**WHAT TO DO:** Exactly as they appear, output all of the records. Skip any images.

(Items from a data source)
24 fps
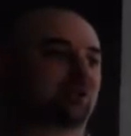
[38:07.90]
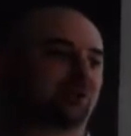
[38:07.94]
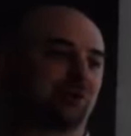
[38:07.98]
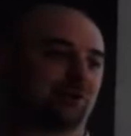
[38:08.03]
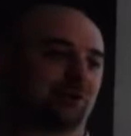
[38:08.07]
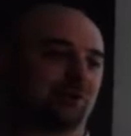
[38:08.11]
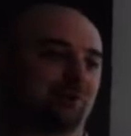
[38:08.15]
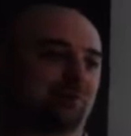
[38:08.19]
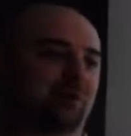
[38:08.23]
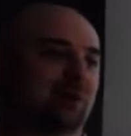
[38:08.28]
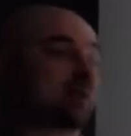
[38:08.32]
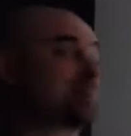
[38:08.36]
you the
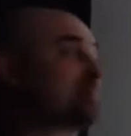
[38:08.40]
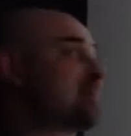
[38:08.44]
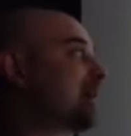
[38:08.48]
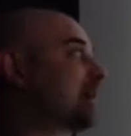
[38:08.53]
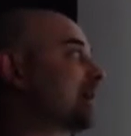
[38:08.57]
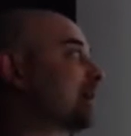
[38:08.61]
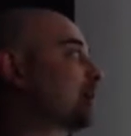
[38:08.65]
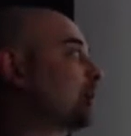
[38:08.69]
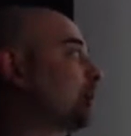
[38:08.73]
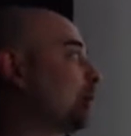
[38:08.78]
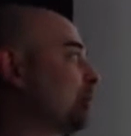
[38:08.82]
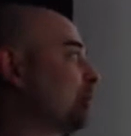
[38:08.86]

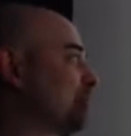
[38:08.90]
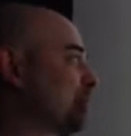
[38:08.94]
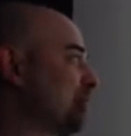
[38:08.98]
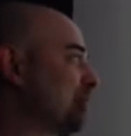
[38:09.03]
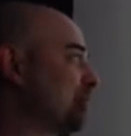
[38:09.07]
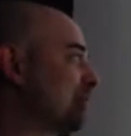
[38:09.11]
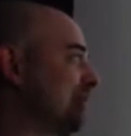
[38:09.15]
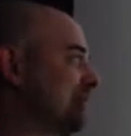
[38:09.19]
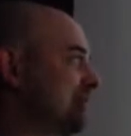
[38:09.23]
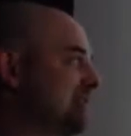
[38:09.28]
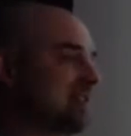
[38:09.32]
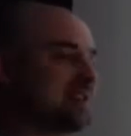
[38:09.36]
mathematical proof
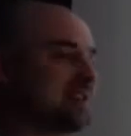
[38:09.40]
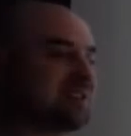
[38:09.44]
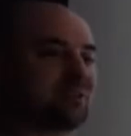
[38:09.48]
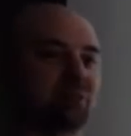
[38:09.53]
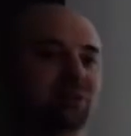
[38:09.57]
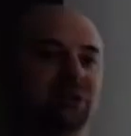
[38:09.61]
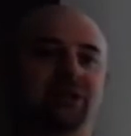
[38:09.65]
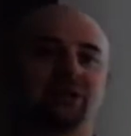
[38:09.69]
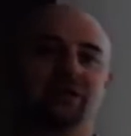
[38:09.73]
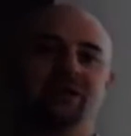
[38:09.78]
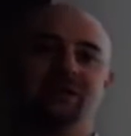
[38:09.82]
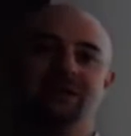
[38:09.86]
of this,
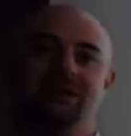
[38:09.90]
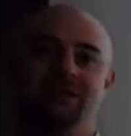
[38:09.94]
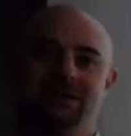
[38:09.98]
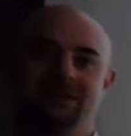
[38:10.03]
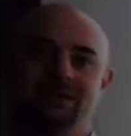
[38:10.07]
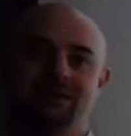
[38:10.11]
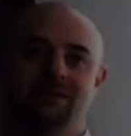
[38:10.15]
because you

**RESULT:**
24 fps
[38:07.90]
[38:07.94]
[38:07.98]
[38:08.03]
[38:08.07]
[38:08.11]
[38:08.15]
[38:08.19]
[38:08.23]
[38:08.28]
[38:08.32]
[38:08.36]
you the
[38:08.40]
[38:08.44]
[38:08.48]
[38:08.53]
[38:08.57]
[38:08.61]
[38:08.65]
[38:08.69]
[38:08.73]
[38:08.78]
[38:08.82]
[38:08.86]

[38:08.90]
[38:08.94]
[38:08.98]
[38:09.03]
[38:09.07]
[38:09.11]
[38:09.15]
[38:09.19]
[38:09.23]
[38:09.28]
[38:09.32]
[38:09.36]
mathematical proof
[38:09.40]
[38:09.44]
[38:09.48]
[38:09.53]
[38:09.57]
[38:09.61]
[38:09.65]
[38:09.69]
[38:09.73]
[38:09.78]
[38:09.82]
[38:09.86]
of this,
[38:09.90]
[38:09.94]
[38:09.98]
[38:10.03]
[38:10.07]
[38:10.11]
[38:10.15]
because you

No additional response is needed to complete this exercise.